Dataset entries:
===============

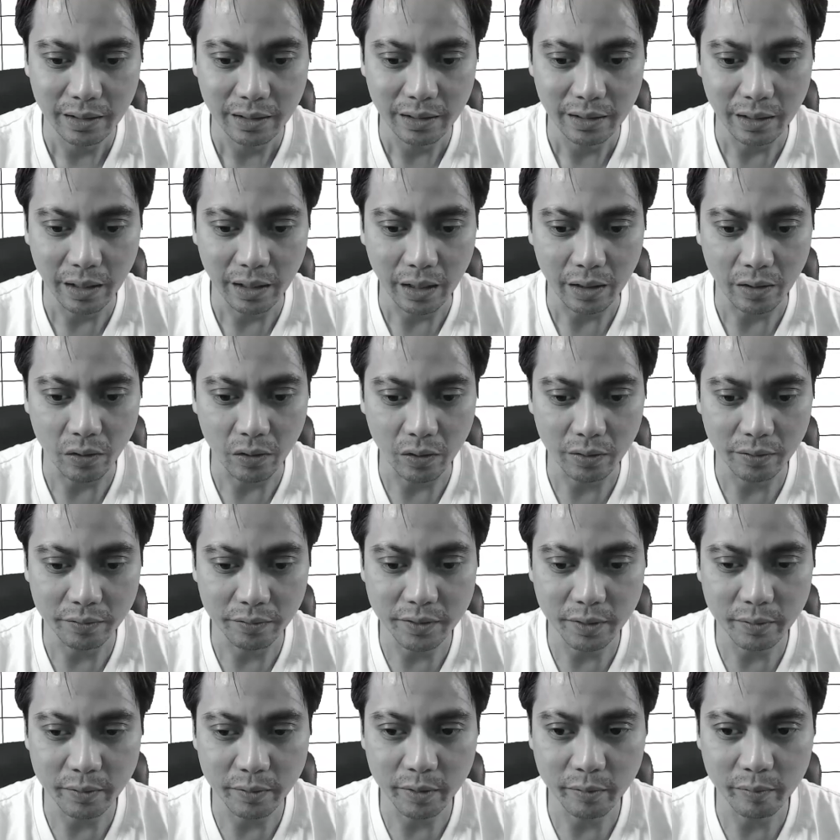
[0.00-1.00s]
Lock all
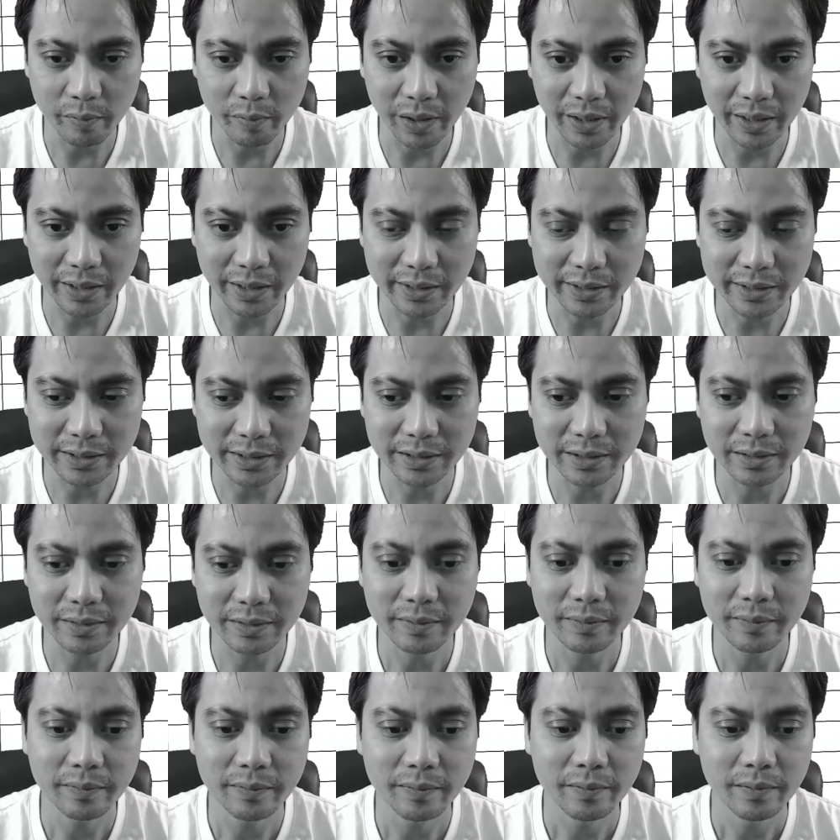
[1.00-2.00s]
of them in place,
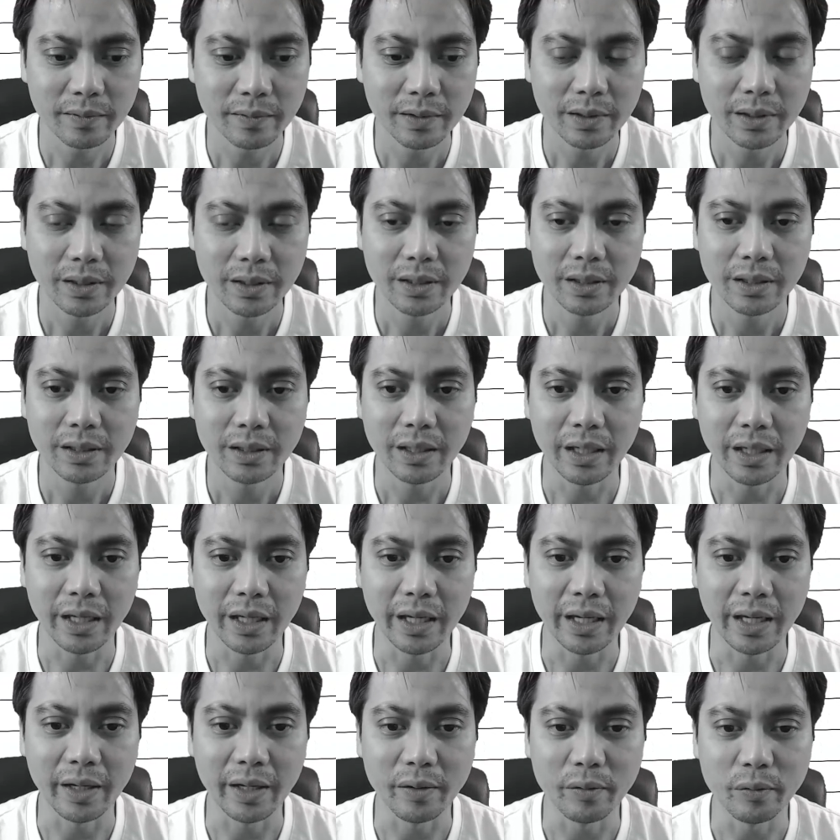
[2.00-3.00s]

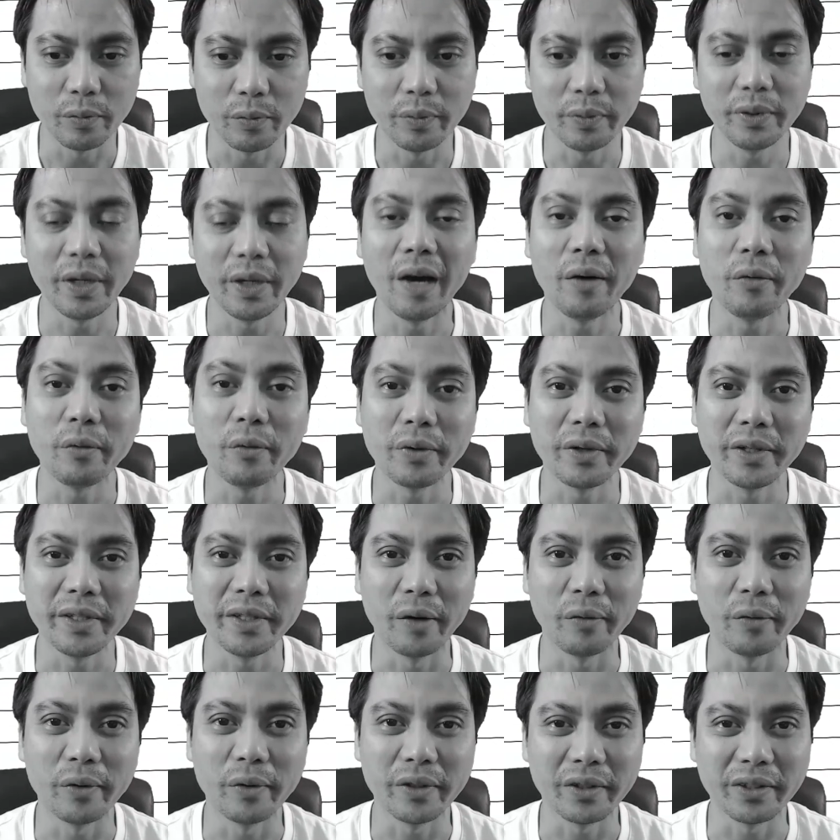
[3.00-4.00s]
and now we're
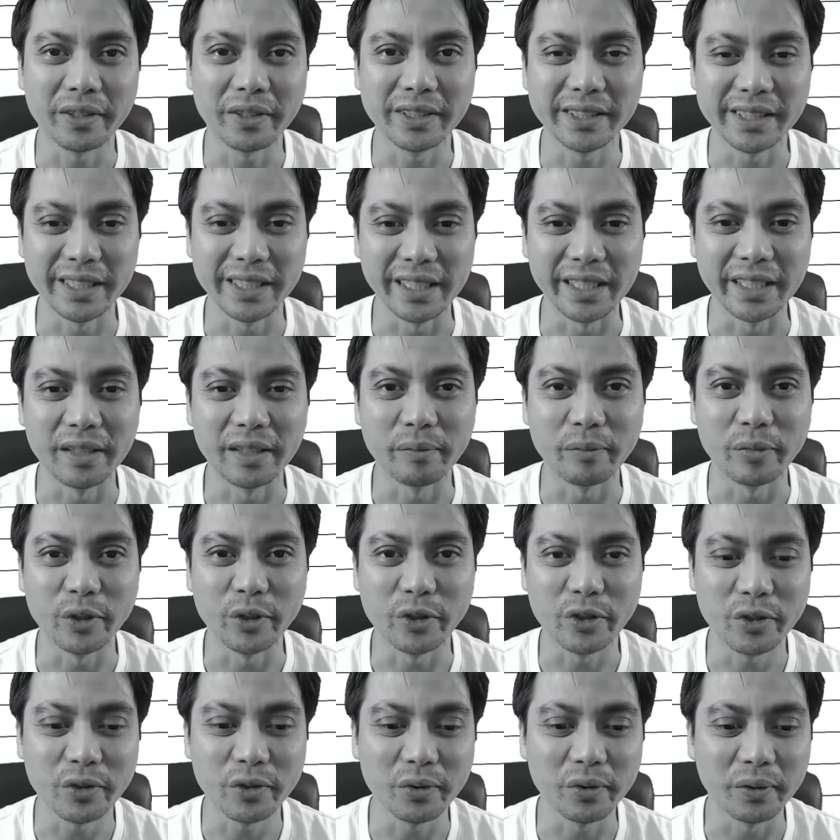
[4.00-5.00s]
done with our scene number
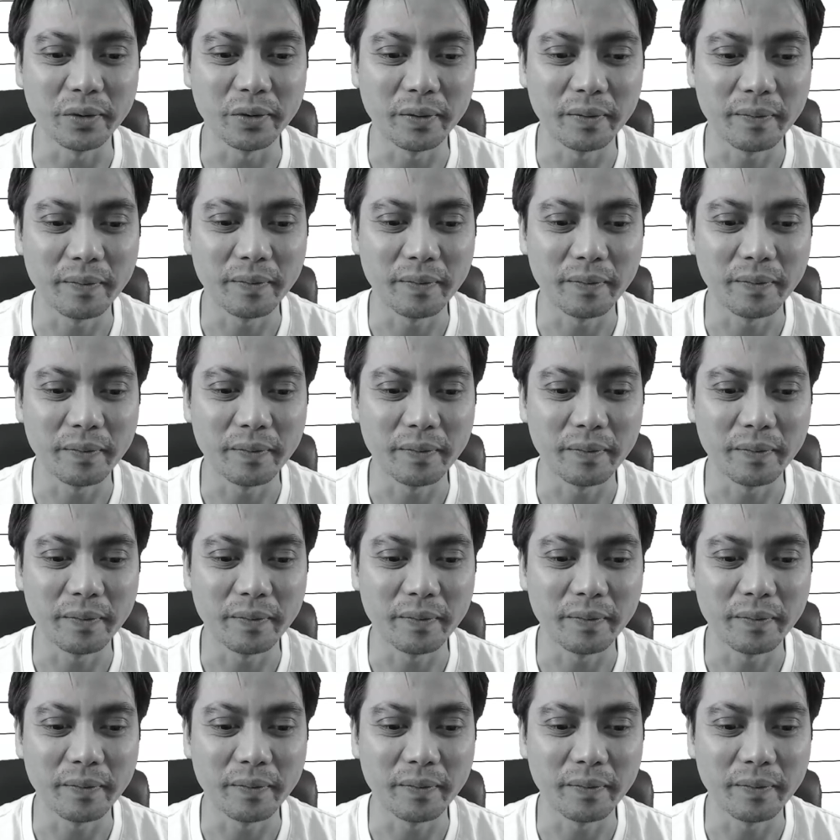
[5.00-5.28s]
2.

===============

▸ What you are asked to do
Return the records above verbatim, leaving out images.

▸ Your response
[0.00-1.00s]
Lock all
[1.00-2.00s]
of them in place,
[2.00-3.00s]

[3.00-4.00s]
and now we're
[4.00-5.00s]
done with our scene number
[5.00-5.28s]
2.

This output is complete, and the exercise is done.